Search code examples
arrayspostgresqlindexingfull-text-searchjsonb

Index for searching nested JSONB array elements in PostgreSQL


I'm fairly new to postgres and currently using 9.6. When trying to implement a full text search in postgres using it's jsonb documents I noticed slow search results for nested arrays. I used the 'explain' command and it didn't use any indices. For simplicity purpose I created a table to investigate:

CREATE TABLE book (
  id   BIGSERIAL NOT NULL,
  data JSONB     NOT NULL
);

My available indices:

CREATE INDEX book_author_idx
  ON book USING GIN (to_tsvector('english', book.data ->> 'author'));
CREATE INDEX book_author_name_idx
  ON book USING GIN (to_tsvector('english', book.data -> 'author' ->> 'name'));

And some data to fill a document:

INSERT INTO book (data)
VALUES (CAST('{"author": [{"id": 0, "name": "Cats"}, ' ||
             '           {"id": 1, "name": "Dogs"}]}' AS JSONB));

I'm able to search for book elements using the following query, however it doesn't use any index. With my actual data of 120k products it takes around 1200ms while other searches with an index take 0.2ms.

EXPLAIN ANALYZE
SELECT
  id,
  data ->> 'author' AS author
FROM book, jsonb_array_elements(data #> '{author}') author_array
WHERE to_tsvector('english', author_array ->> 'name') @@ to_tsquery('cat');

In contrast the next query uses the book_author_name_idx but because of the array structure doesn't find anything.

EXPLAIN ANALYZE
SELECT
  id,
  data ->> 'author' AS author
FROM book
WHERE to_tsvector('english', data -> 'author' ->> 'name') @@ to_tsquery('cat');

How can I tweak my query to use a language index? I'm aware, that I could make a new table for authors and only reference the ids, but I'd rather keep all data in one table for performance.


Solution

  • With the tips from posz comments I found a solution. Because the '||' function doesn't work the way I need it, I used a custom concat function for tsvectors. I used the code from glittershark on github and changed to_tsvector from 'default' to 'english' to fit my needs.
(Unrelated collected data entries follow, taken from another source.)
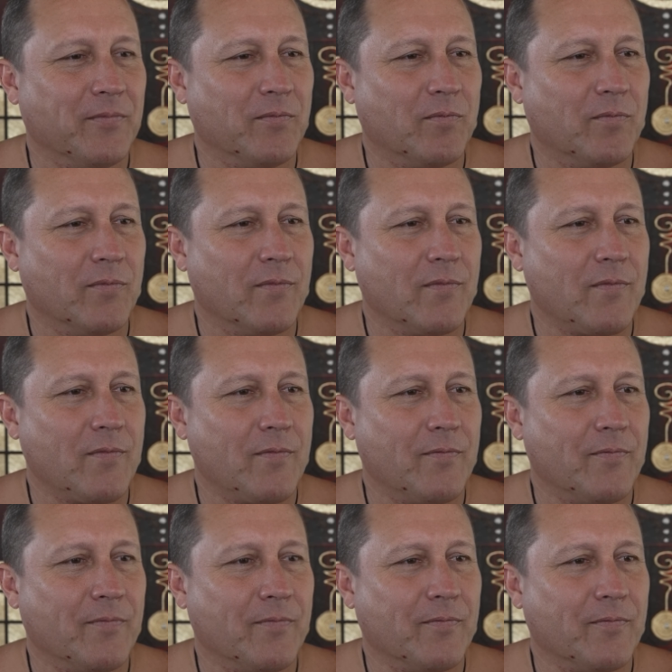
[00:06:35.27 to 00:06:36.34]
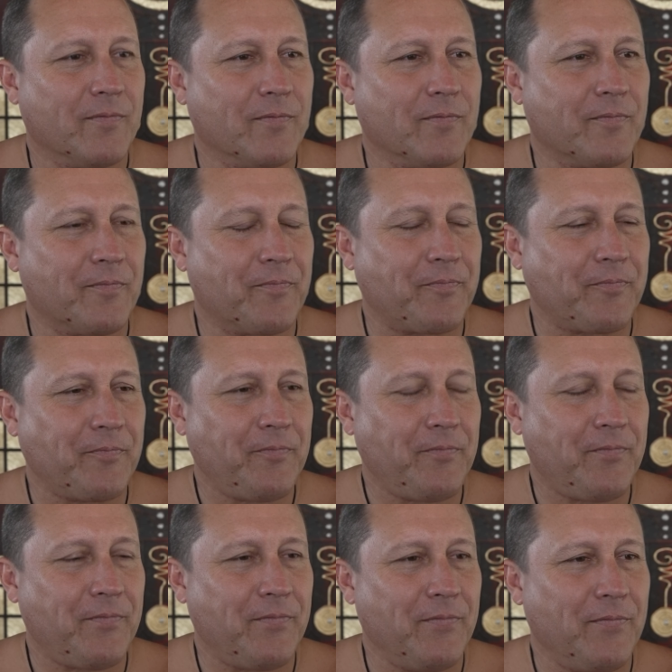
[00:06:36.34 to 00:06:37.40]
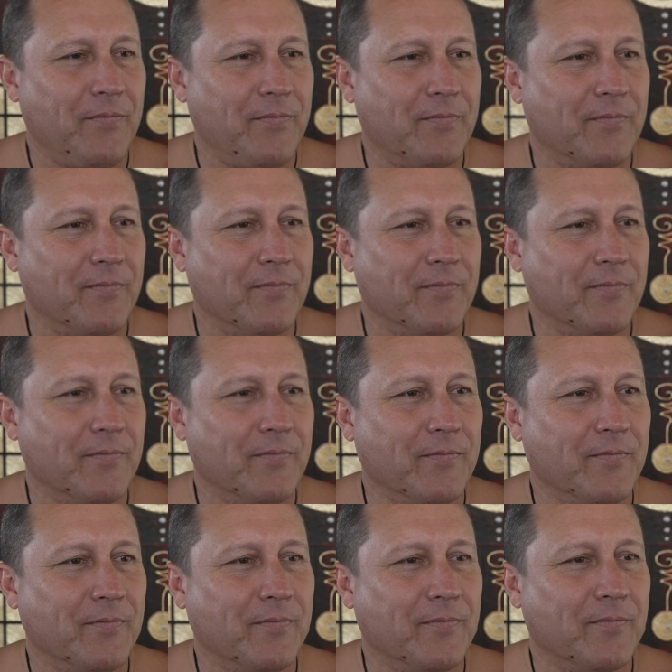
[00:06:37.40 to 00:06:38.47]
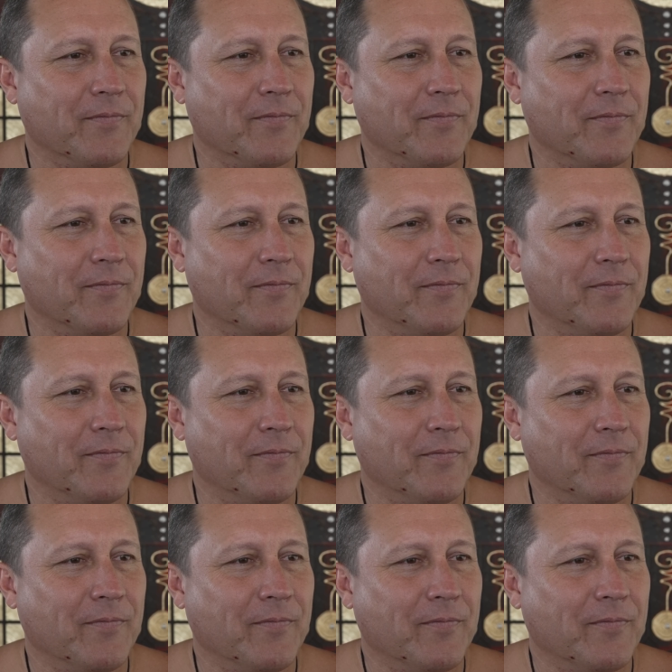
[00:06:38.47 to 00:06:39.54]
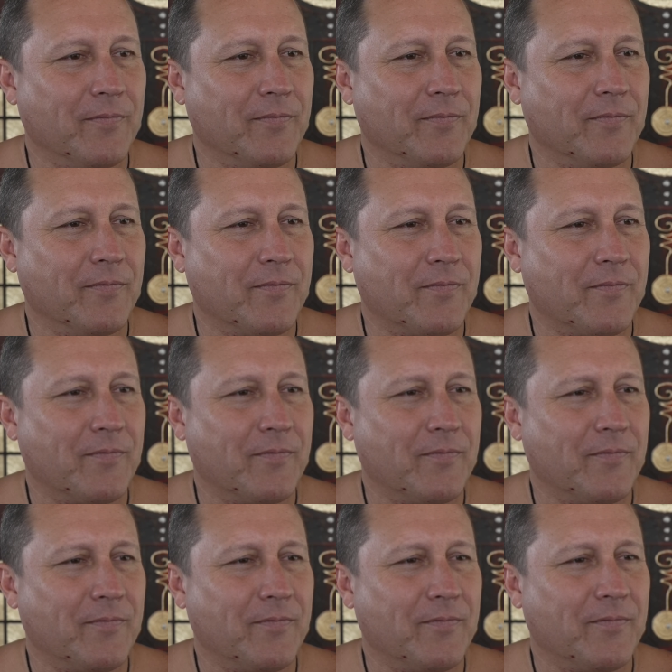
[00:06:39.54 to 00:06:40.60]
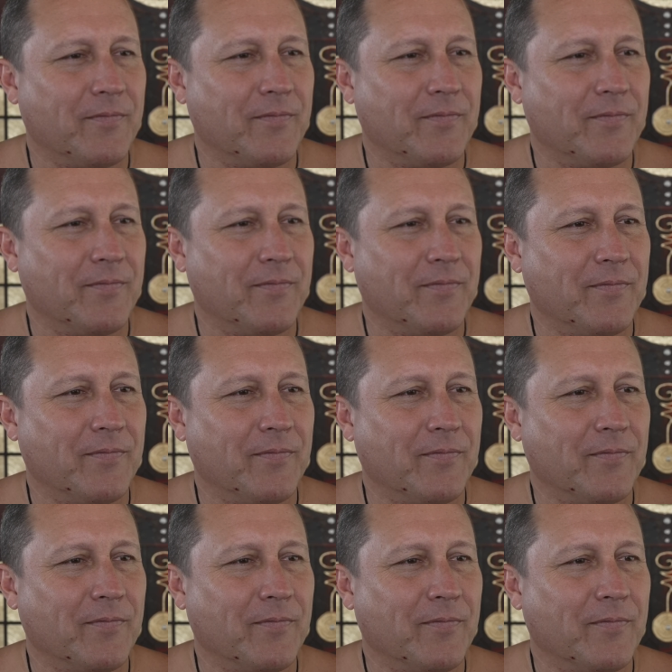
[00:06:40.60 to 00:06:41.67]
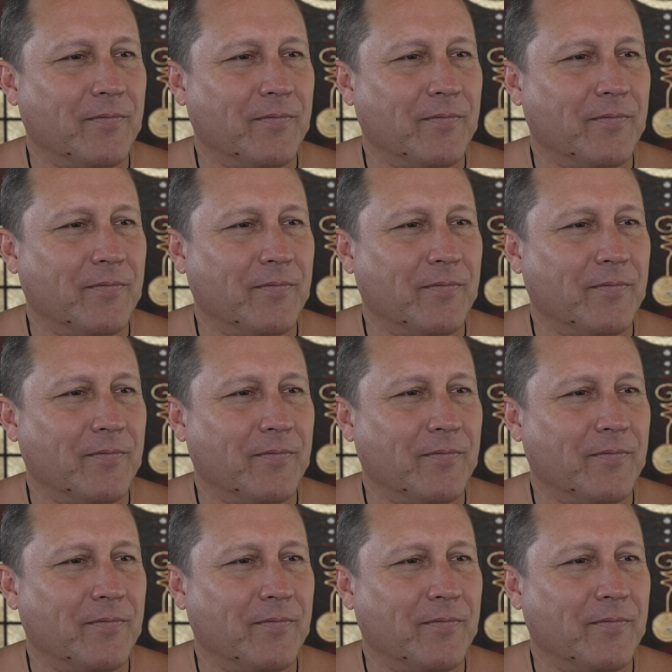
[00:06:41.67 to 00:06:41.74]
The person shown says nothing.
    CREATE OR REPLACE FUNCTION concat_tsvectors(tsv1 TSVECTOR, tsv2 TSVECTOR)
      RETURNS TSVECTOR AS $$
    BEGIN
      RETURN coalesce(tsv1, to_tsvector('english', ''))
             || coalesce(tsv2, to_tsvector('english', ''));
    END;
    $$ LANGUAGE plpgsql;
    
    CREATE AGGREGATE tsvector_agg (
    BASETYPE = TSVECTOR,
    SFUNC = concat_tsvectors,
    STYPE = TSVECTOR,
    INITCOND = ''
    );
    

    Here is the custom function I wrote. Input is data as JSONB and output is a tsvector with aggregated author names.
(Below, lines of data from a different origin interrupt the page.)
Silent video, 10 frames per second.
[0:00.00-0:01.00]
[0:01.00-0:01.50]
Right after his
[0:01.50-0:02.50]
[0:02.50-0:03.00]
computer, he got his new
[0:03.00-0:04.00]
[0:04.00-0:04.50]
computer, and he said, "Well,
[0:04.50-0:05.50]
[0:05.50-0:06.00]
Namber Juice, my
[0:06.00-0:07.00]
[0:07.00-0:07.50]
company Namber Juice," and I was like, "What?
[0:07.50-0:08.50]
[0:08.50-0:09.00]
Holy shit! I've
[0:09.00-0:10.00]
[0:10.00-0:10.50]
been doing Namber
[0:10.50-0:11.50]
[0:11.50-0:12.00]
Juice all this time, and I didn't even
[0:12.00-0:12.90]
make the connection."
    CREATE OR REPLACE FUNCTION author_function(
      IN  data        JSONB,
      OUT resultNames TSVECTOR
    )
      RETURNS TSVECTOR AS $$
    DECLARE
      authorRecords   RECORD;
      combinedAuthors JSONB [];
      singleAuthor    JSONB;
    BEGIN
      FOR authorRecords IN (SELECT value
                            FROM jsonb_array_elements(data #> '{author}'))
      LOOP
        combinedAuthors := combinedAuthors || authorRecords.value;
      END LOOP;
      FOREACH singleAuthor IN ARRAY coalesce(combinedAuthors, '{}')
      LOOP
        resultNames := concat_tsvectors(resultNames, to_tsvector('english', singleAuthor ->> 'name'));
      END LOOP;
    END; $$
    LANGUAGE plpgsql
    IMMUTABLE;
    

    Then I setup an index for my book objects.
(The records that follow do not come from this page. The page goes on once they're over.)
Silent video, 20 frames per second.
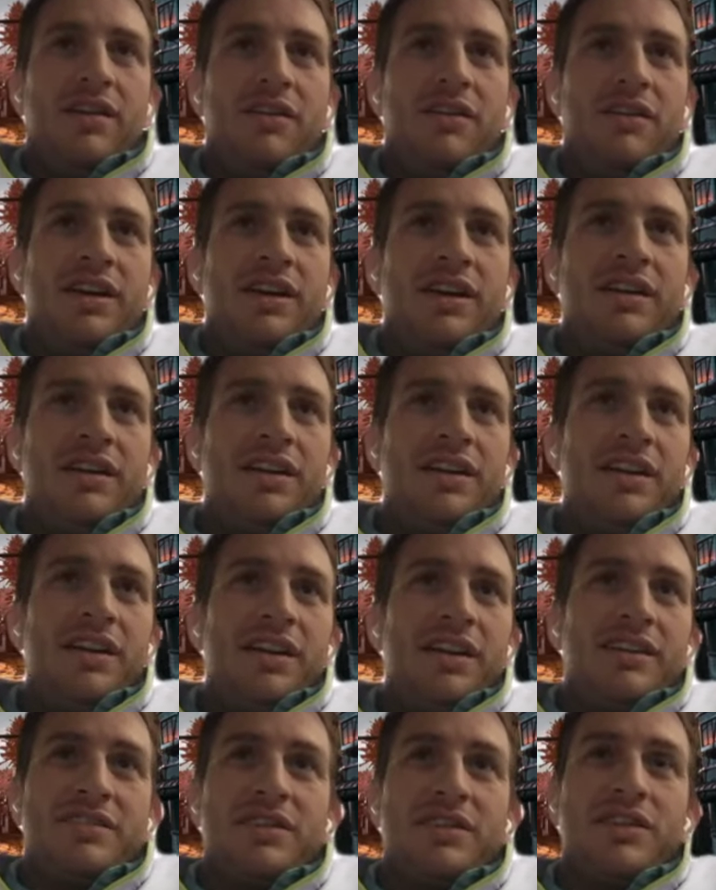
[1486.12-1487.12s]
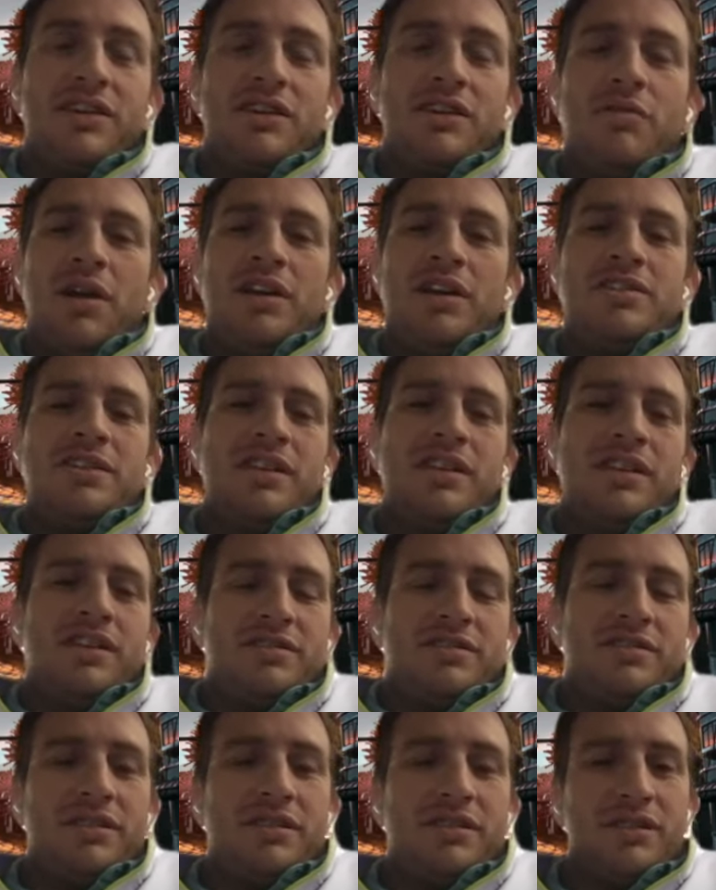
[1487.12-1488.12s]
know, it's a good question and
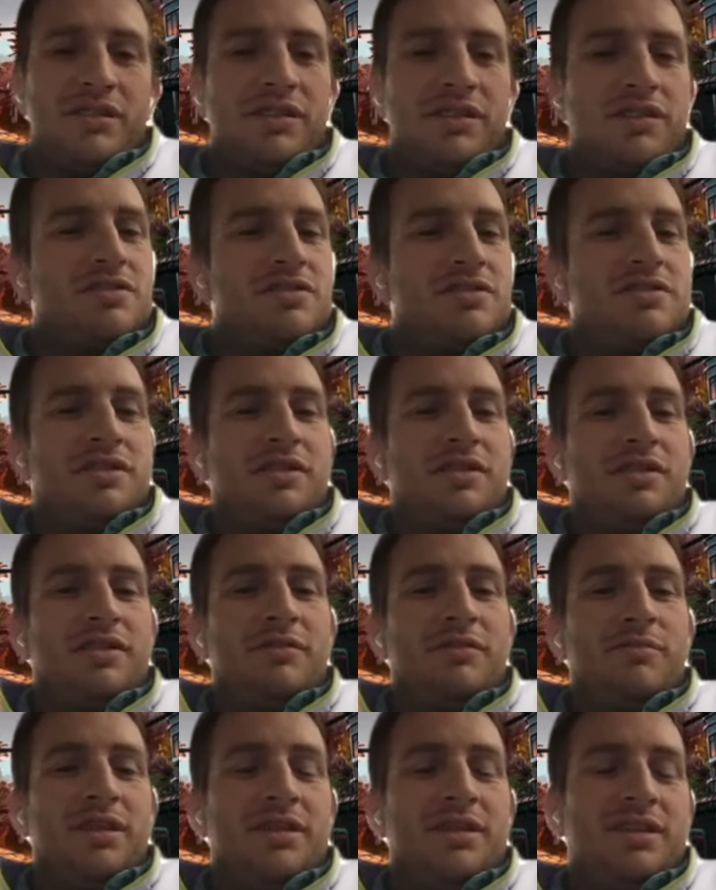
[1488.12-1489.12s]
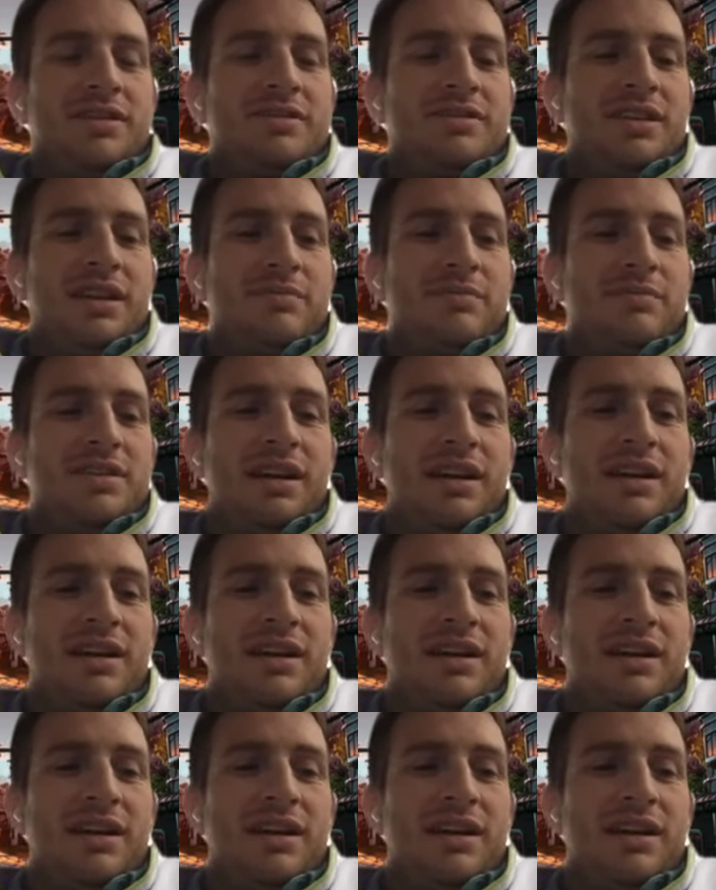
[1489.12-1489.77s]
it's a good concern, but at the same mm-hmm.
    CREATE INDEX book_author_function_idx
      ON book USING GIN (author_function(book.data));
    

    The author names already went through the to_tsvector('english', singleAuthor) function, so I can query for them like this:

    EXPLAIN ANALYSE
    SELECT
      id,
      data ->> 'author' AS author
    FROM book
    WHERE author_function(book.data) @@ to_tsquery('cat');
    

    As a result queries for my actual data went from 1100-1200ms to ~0.5ms. I'm not sure if this is the best solution, so if you have better suggestions, please let me know.